Conversational Assistants to support Heart Failure Patients: comparing a Neurosymbolic Architecture with ChatGPT
This work addresses the need for controlled evaluations of conversational assistants in healthcare for heart failure patients, though it is incremental in comparing existing architectures.
The study compared a neurosymbolic conversational assistant with ChatGPT for heart failure patients to ask about salt content in food, finding that the neurosymbolic system was more accurate and less verbose, while ChatGPT made fewer speech errors and required fewer clarifications, with no patient preference.

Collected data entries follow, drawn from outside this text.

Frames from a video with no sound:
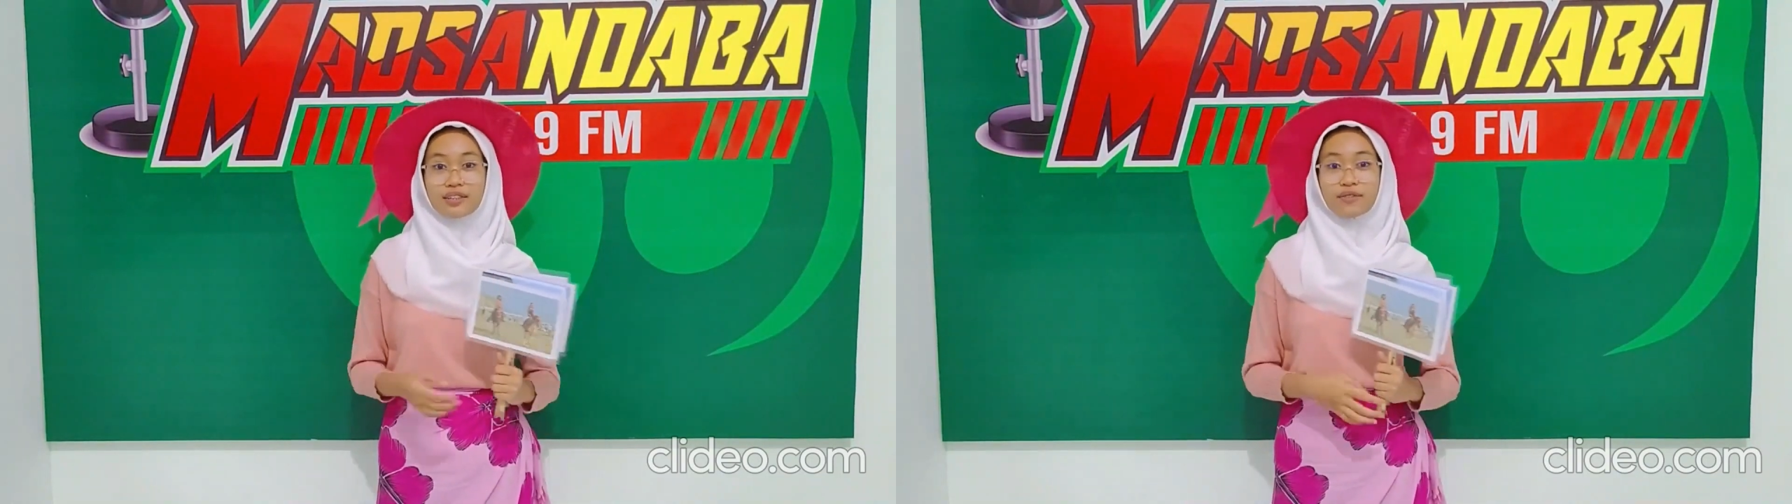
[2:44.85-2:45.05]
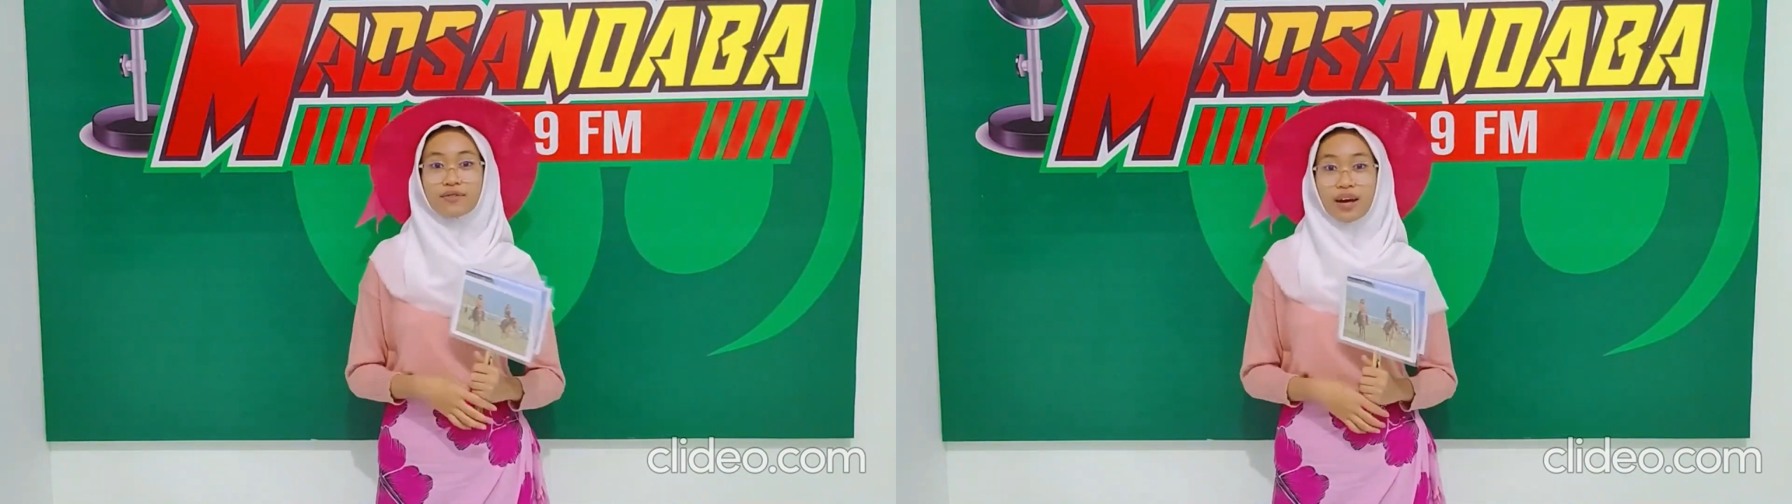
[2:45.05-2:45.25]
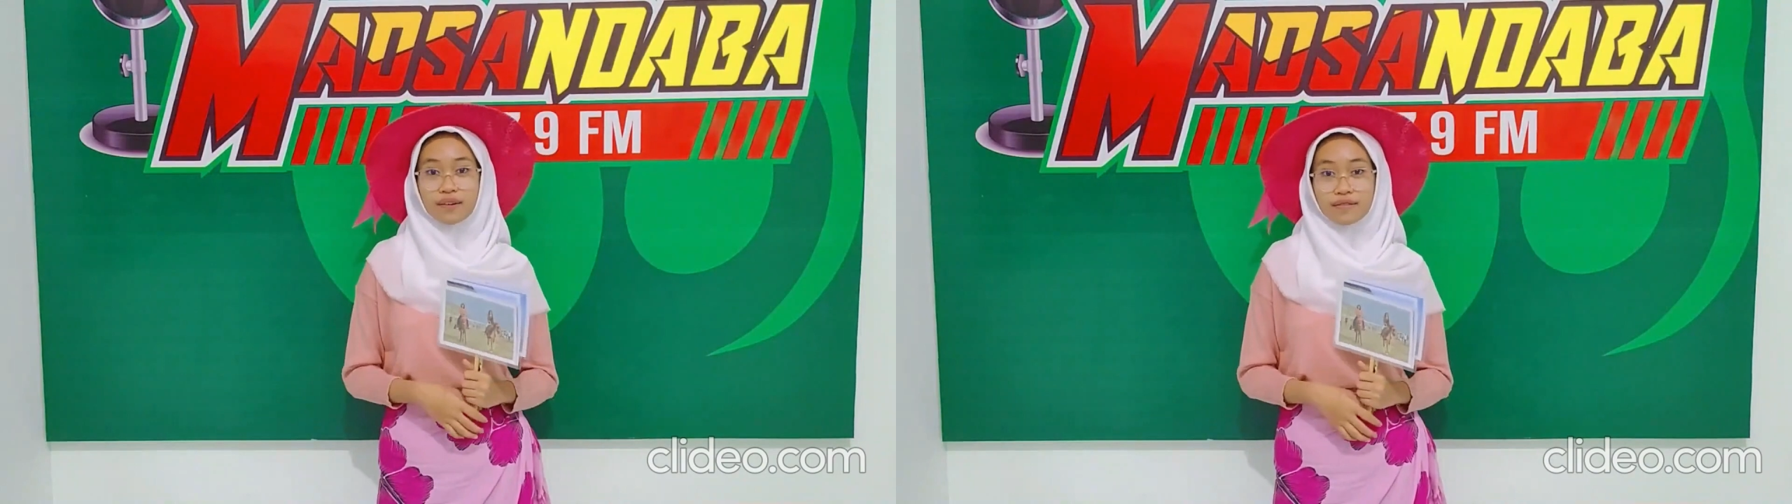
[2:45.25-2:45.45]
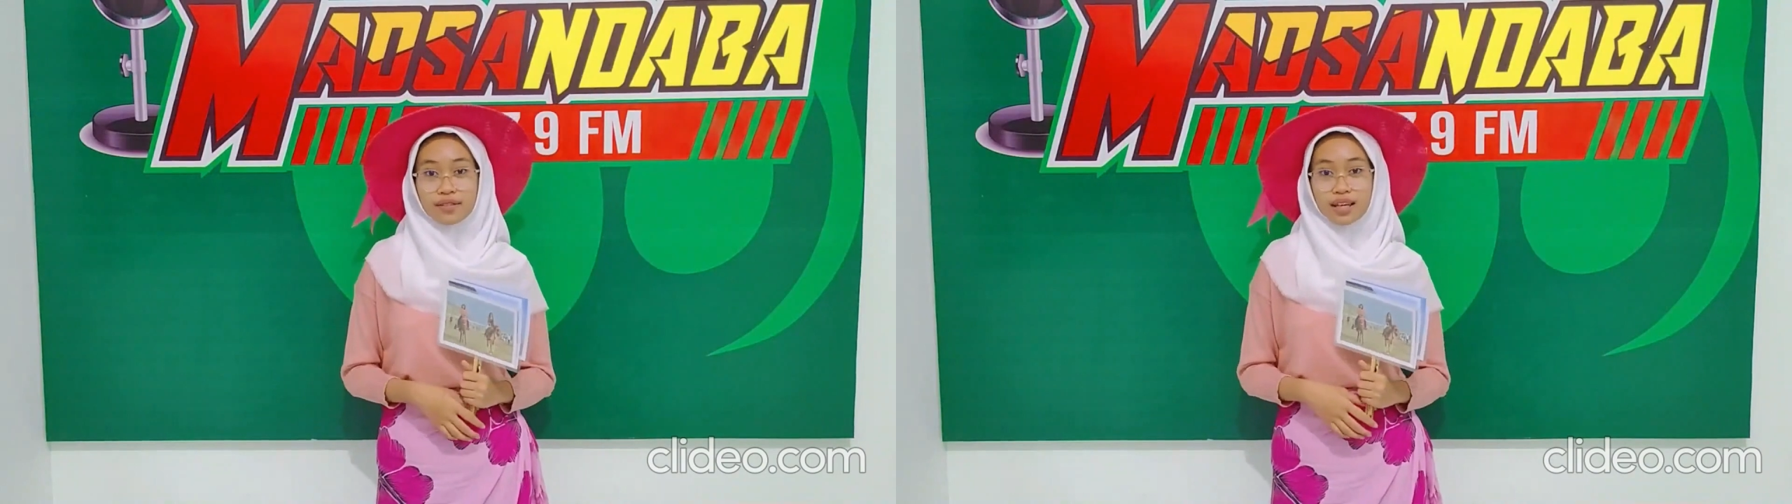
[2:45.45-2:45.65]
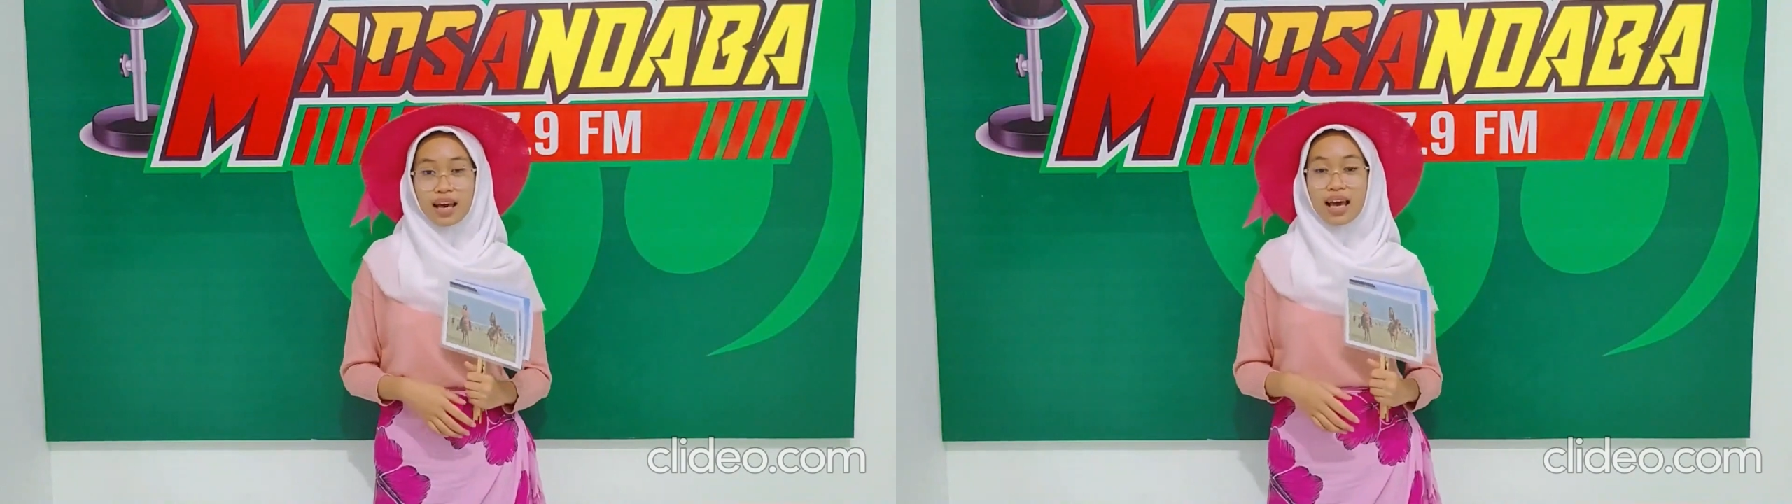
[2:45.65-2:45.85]
the
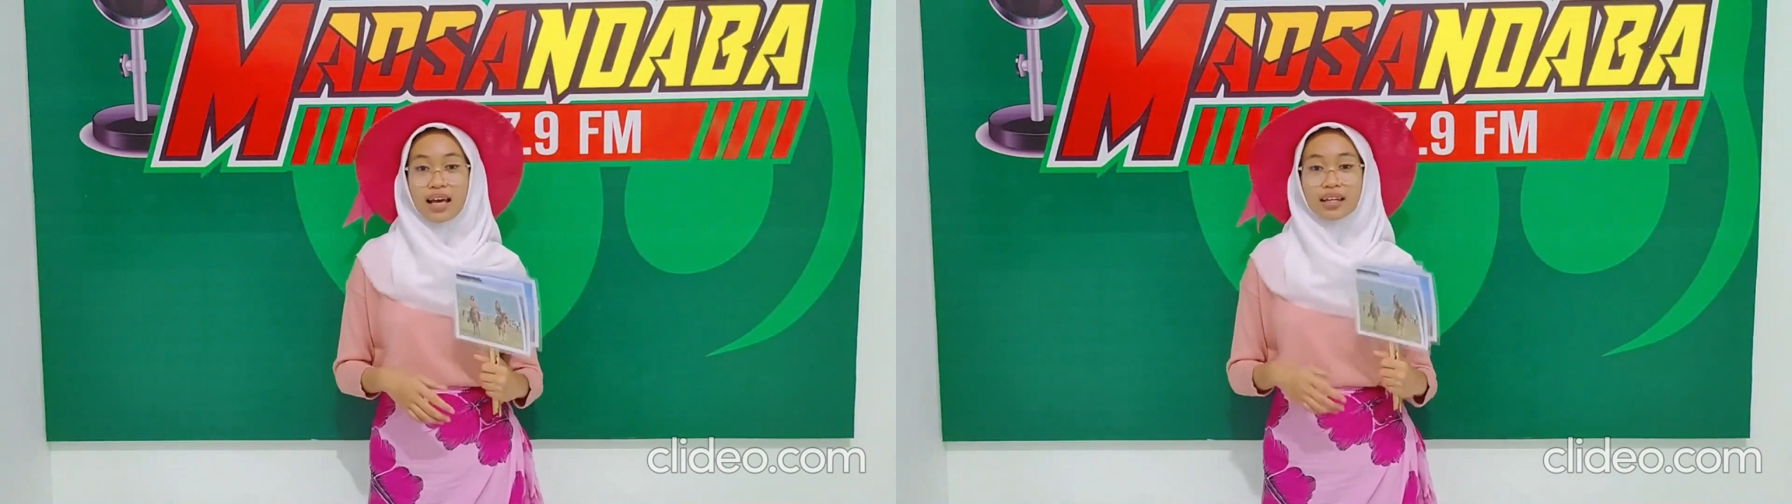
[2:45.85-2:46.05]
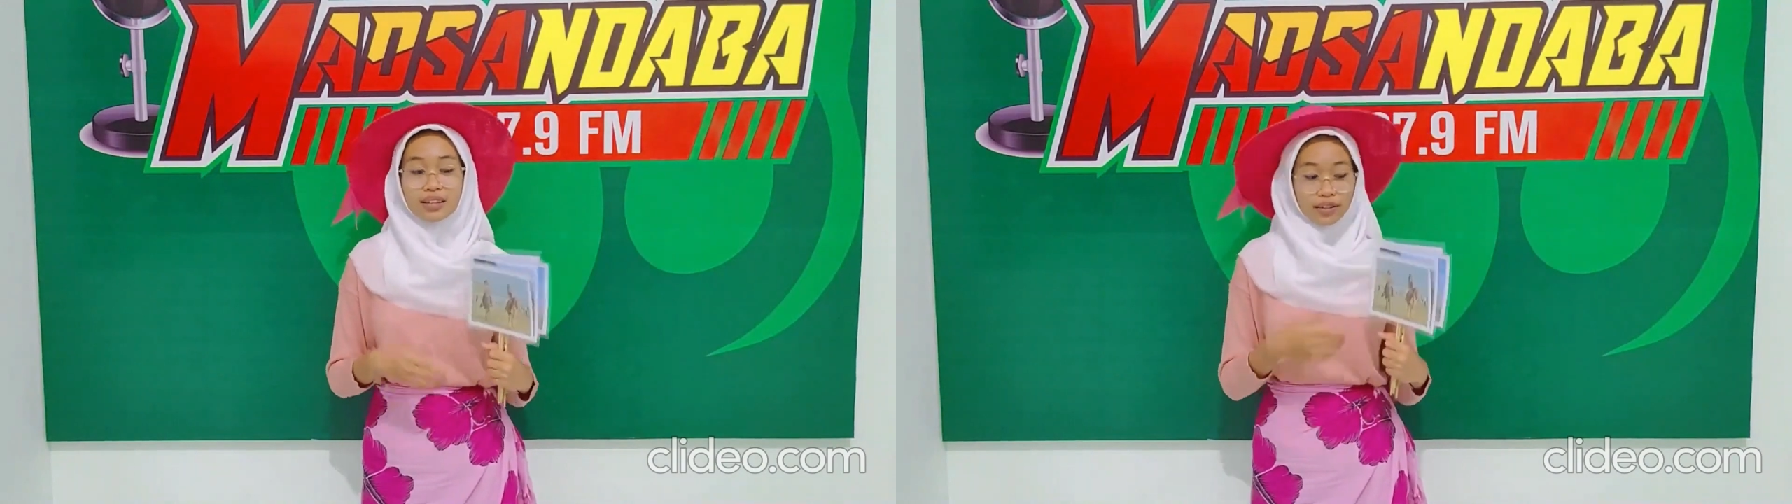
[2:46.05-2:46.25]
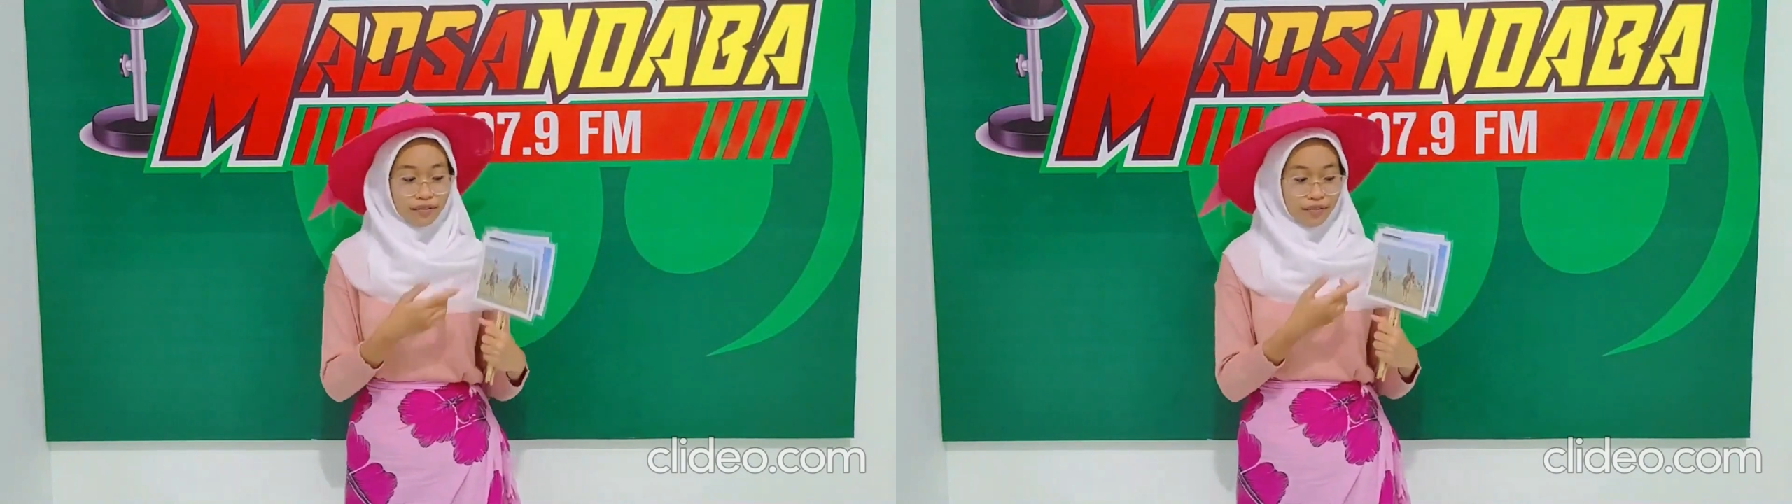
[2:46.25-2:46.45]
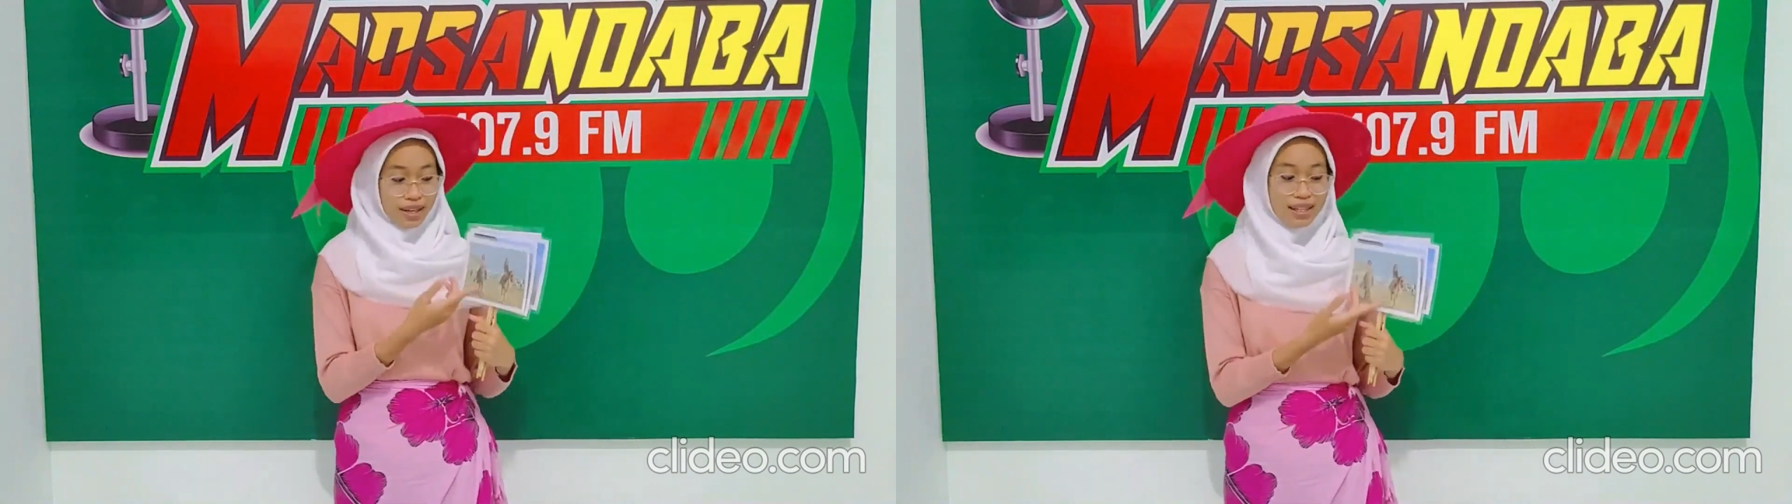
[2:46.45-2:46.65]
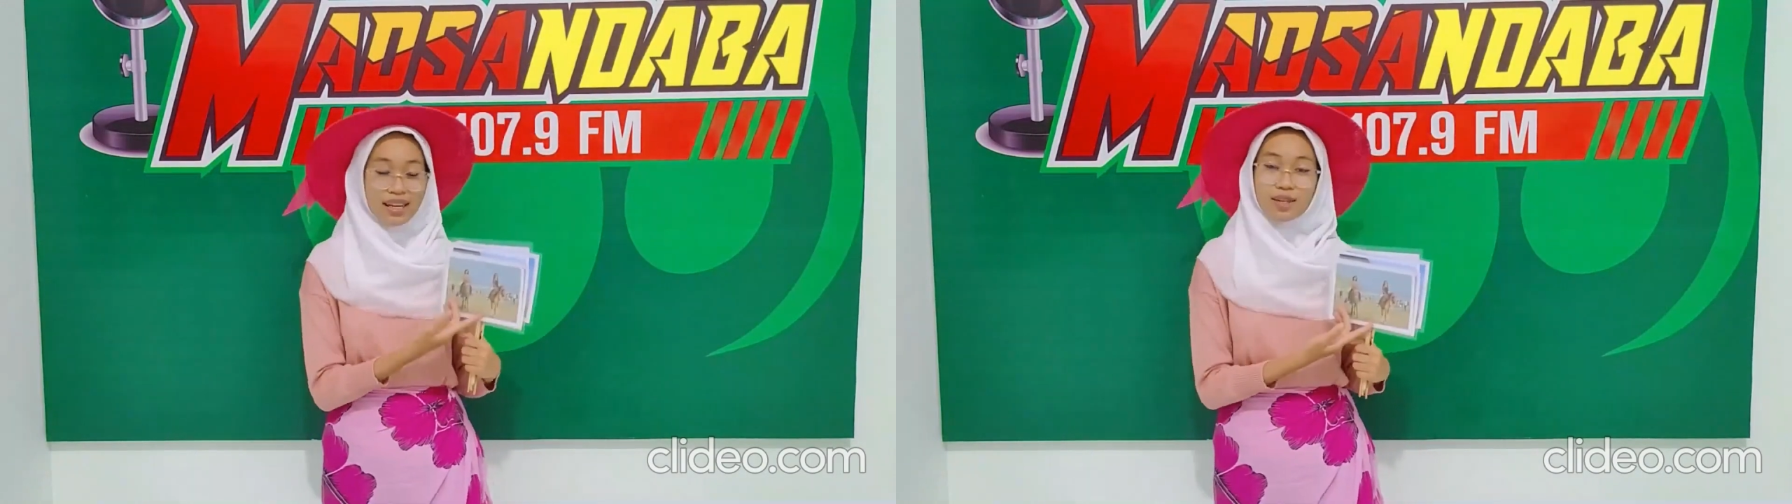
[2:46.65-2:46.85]
waves and the vast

Conversational assistants are becoming more and more popular, including in healthcare, partly because of the availability and capabilities of Large Language Models. There is a need for controlled, probing evaluations with real stakeholders which can highlight advantages and disadvantages of more traditional architectures and those based on generative AI. We present a within-group user study to compare two versions of a conversational assistant that allows heart failure patients to ask about salt content in food. One version of the system was developed in-house with a neurosymbolic architecture, and one is based on ChatGPT. The evaluation shows that the in-house system is more accurate, completes more tasks and is less verbose than the one based on ChatGPT; on the other hand, the one based on ChatGPT makes fewer speech errors and requires fewer clarifications to complete the task. Patients show no preference for one over the other.